### EXERCISE MATERIAL
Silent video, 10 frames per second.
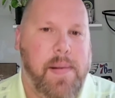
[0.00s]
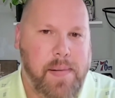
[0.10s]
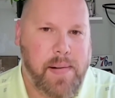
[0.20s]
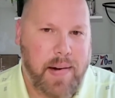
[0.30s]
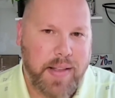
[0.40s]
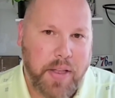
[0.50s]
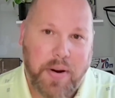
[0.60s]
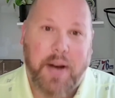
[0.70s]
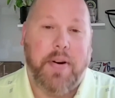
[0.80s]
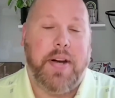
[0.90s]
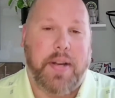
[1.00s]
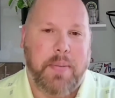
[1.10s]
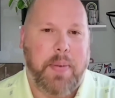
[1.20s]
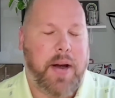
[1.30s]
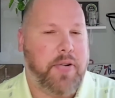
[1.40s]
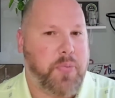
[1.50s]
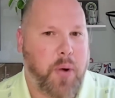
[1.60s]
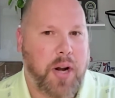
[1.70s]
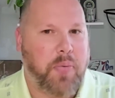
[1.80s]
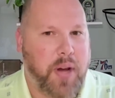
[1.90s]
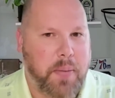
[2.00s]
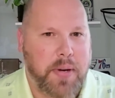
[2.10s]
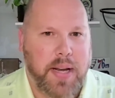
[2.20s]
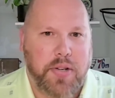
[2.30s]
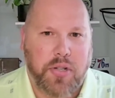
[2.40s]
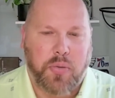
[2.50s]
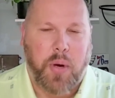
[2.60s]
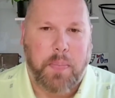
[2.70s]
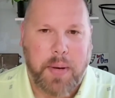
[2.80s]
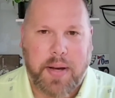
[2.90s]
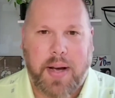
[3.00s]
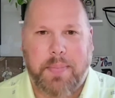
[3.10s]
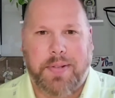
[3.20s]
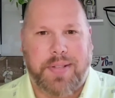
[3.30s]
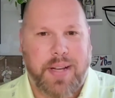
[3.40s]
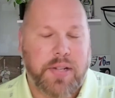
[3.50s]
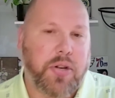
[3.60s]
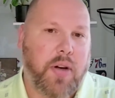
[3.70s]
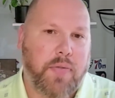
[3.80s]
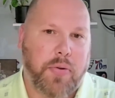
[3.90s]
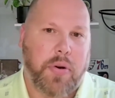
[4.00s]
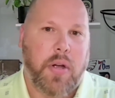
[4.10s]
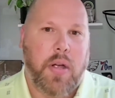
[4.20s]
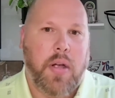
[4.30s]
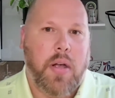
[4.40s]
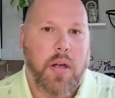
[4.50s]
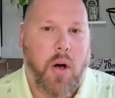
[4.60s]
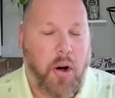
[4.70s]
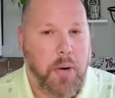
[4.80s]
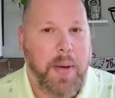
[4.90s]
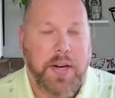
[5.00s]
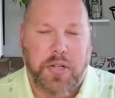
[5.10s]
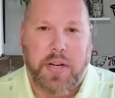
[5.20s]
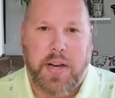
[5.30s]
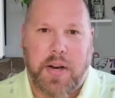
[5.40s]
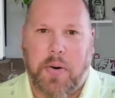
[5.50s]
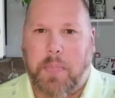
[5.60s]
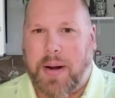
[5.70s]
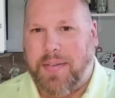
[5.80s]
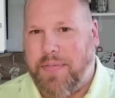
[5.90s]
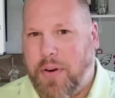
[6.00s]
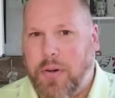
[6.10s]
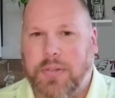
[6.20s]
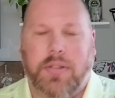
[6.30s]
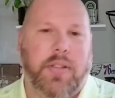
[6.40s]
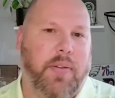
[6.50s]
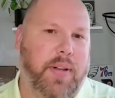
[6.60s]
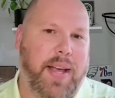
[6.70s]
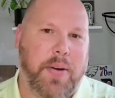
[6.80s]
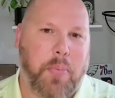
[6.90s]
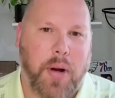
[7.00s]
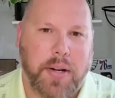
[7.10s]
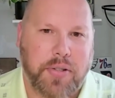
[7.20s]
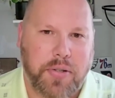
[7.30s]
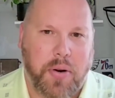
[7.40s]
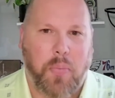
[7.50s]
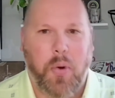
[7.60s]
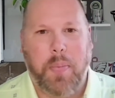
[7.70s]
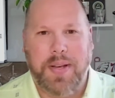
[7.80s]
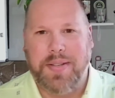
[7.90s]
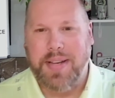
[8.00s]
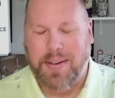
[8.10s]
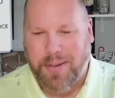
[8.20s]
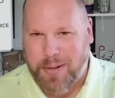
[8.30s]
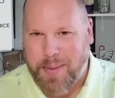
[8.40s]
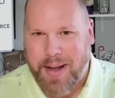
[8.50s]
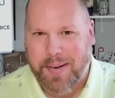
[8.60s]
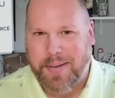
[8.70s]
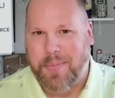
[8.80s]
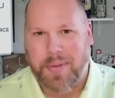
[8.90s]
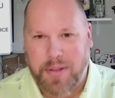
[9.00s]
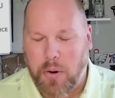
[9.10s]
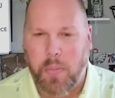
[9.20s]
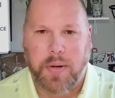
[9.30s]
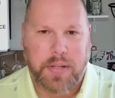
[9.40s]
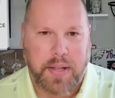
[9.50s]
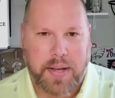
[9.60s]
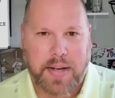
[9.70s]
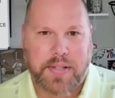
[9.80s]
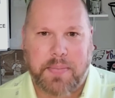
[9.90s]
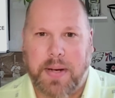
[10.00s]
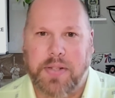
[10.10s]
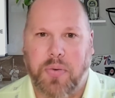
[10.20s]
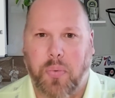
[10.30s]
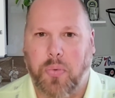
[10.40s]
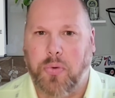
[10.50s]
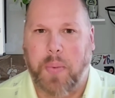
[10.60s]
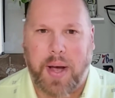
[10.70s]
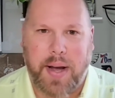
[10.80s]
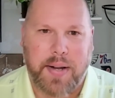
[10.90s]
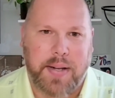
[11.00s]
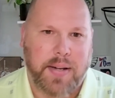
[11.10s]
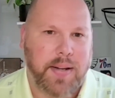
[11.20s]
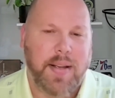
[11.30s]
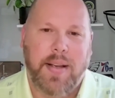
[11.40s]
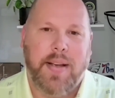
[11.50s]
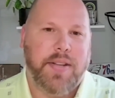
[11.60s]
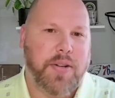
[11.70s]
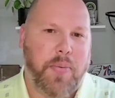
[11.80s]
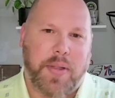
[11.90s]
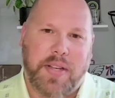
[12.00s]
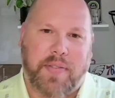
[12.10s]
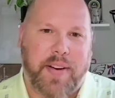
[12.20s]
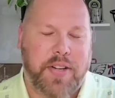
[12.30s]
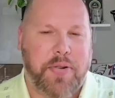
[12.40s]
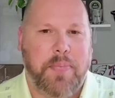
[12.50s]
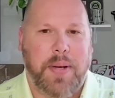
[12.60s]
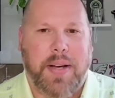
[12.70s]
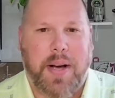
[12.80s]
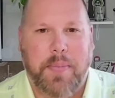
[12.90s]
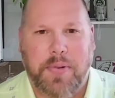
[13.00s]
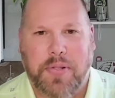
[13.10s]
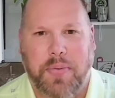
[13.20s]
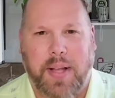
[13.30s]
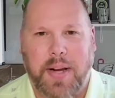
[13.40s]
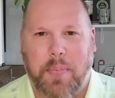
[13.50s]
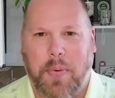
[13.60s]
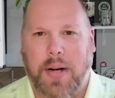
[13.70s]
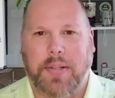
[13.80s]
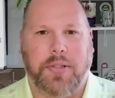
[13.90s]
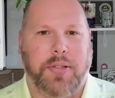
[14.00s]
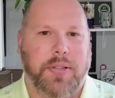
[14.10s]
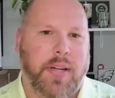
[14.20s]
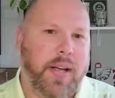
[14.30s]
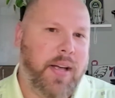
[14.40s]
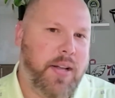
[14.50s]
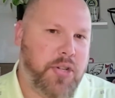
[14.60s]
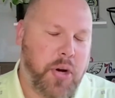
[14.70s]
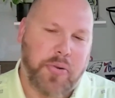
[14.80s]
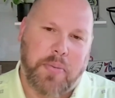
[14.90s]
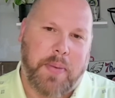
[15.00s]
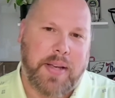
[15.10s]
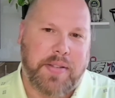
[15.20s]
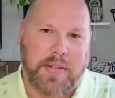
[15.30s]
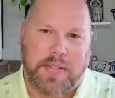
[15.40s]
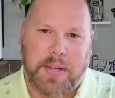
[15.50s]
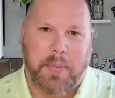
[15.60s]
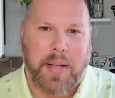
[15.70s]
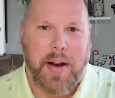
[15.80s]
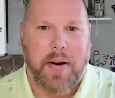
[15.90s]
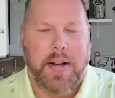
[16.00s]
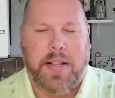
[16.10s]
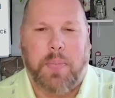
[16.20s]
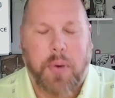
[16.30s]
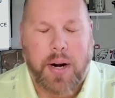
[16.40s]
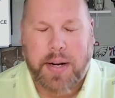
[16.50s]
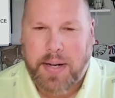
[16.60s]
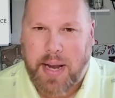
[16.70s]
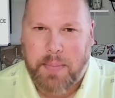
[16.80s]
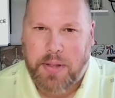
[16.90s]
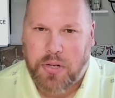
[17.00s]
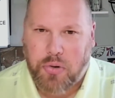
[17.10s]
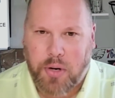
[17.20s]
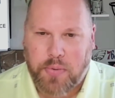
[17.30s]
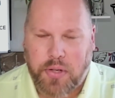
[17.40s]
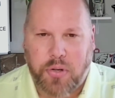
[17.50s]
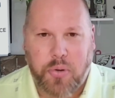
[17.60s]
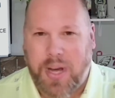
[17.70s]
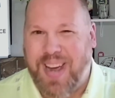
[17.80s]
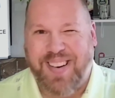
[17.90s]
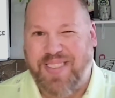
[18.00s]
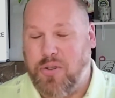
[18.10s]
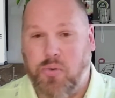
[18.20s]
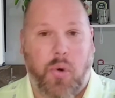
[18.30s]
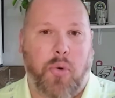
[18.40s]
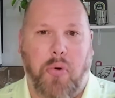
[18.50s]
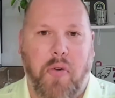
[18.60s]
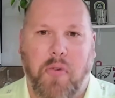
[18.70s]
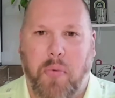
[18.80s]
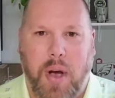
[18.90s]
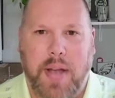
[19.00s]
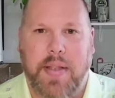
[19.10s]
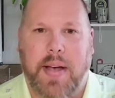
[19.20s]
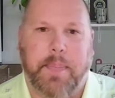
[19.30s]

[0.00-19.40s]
Another area to compare is product recommendations. While BigCommerce does offer automation here, by default, your related products will be set automatically with no ability to customize the rules behind it. So with this feature in BigCommerce, related products are chosen based on similarity in the product name and description. You can't control or override that.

### ABOUT THIS TASK
Write out the whole listing exactly, with no pictures.

### REPLY TO THE EXERCISE
Silent video, 10 frames per second.
[0.00s]
[0.10s]
[0.20s]
[0.30s]
[0.40s]
[0.50s]
[0.60s]
[0.70s]
[0.80s]
[0.90s]
[1.00s]
[1.10s]
[1.20s]
[1.30s]
[1.40s]
[1.50s]
[1.60s]
[1.70s]
[1.80s]
[1.90s]
[2.00s]
[2.10s]
[2.20s]
[2.30s]
[2.40s]
[2.50s]
[2.60s]
[2.70s]
[2.80s]
[2.90s]
[3.00s]
[3.10s]
[3.20s]
[3.30s]
[3.40s]
[3.50s]
[3.60s]
[3.70s]
[3.80s]
[3.90s]
[4.00s]
[4.10s]
[4.20s]
[4.30s]
[4.40s]
[4.50s]
[4.60s]
[4.70s]
[4.80s]
[4.90s]
[5.00s]
[5.10s]
[5.20s]
[5.30s]
[5.40s]
[5.50s]
[5.60s]
[5.70s]
[5.80s]
[5.90s]
[6.00s]
[6.10s]
[6.20s]
[6.30s]
[6.40s]
[6.50s]
[6.60s]
[6.70s]
[6.80s]
[6.90s]
[7.00s]
[7.10s]
[7.20s]
[7.30s]
[7.40s]
[7.50s]
[7.60s]
[7.70s]
[7.80s]
[7.90s]
[8.00s]
[8.10s]
[8.20s]
[8.30s]
[8.40s]
[8.50s]
[8.60s]
[8.70s]
[8.80s]
[8.90s]
[9.00s]
[9.10s]
[9.20s]
[9.30s]
[9.40s]
[9.50s]
[9.60s]
[9.70s]
[9.80s]
[9.90s]
[10.00s]
[10.10s]
[10.20s]
[10.30s]
[10.40s]
[10.50s]
[10.60s]
[10.70s]
[10.80s]
[10.90s]
[11.00s]
[11.10s]
[11.20s]
[11.30s]
[11.40s]
[11.50s]
[11.60s]
[11.70s]
[11.80s]
[11.90s]
[12.00s]
[12.10s]
[12.20s]
[12.30s]
[12.40s]
[12.50s]
[12.60s]
[12.70s]
[12.80s]
[12.90s]
[13.00s]
[13.10s]
[13.20s]
[13.30s]
[13.40s]
[13.50s]
[13.60s]
[13.70s]
[13.80s]
[13.90s]
[14.00s]
[14.10s]
[14.20s]
[14.30s]
[14.40s]
[14.50s]
[14.60s]
[14.70s]
[14.80s]
[14.90s]
[15.00s]
[15.10s]
[15.20s]
[15.30s]
[15.40s]
[15.50s]
[15.60s]
[15.70s]
[15.80s]
[15.90s]
[16.00s]
[16.10s]
[16.20s]
[16.30s]
[16.40s]
[16.50s]
[16.60s]
[16.70s]
[16.80s]
[16.90s]
[17.00s]
[17.10s]
[17.20s]
[17.30s]
[17.40s]
[17.50s]
[17.60s]
[17.70s]
[17.80s]
[17.90s]
[18.00s]
[18.10s]
[18.20s]
[18.30s]
[18.40s]
[18.50s]
[18.60s]
[18.70s]
[18.80s]
[18.90s]
[19.00s]
[19.10s]
[19.20s]
[19.30s]

[0.00-19.40s]
Another area to compare is product recommendations. While BigCommerce does offer automation here, by default, your related products will be set automatically with no ability to customize the rules behind it. So with this feature in BigCommerce, related products are chosen based on similarity in the product name and description. You can't control or override that.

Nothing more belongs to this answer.